### Work to complete:
Give back an exact copy of the entries beneath, minus the pictures.

[Start of Attachment]

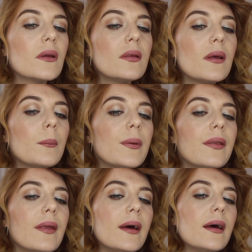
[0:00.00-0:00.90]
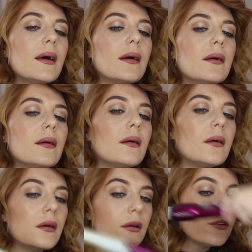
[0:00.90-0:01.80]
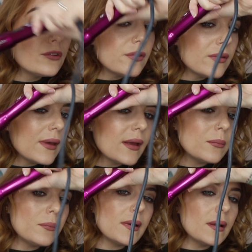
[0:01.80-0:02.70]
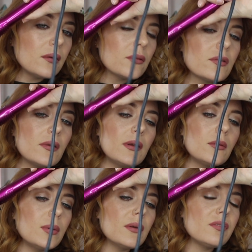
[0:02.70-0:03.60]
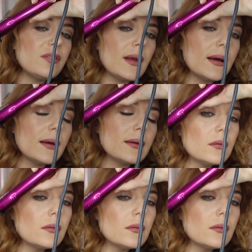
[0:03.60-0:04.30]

And that bit there, just the end bit looks a little bit flat.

[End of Attachment]

### Written answer:
[0:00.00-0:00.90]
[0:00.90-0:01.80]
[0:01.80-0:02.70]
[0:02.70-0:03.60]
[0:03.60-0:04.30]

And that bit there, just the end bit looks a little bit flat.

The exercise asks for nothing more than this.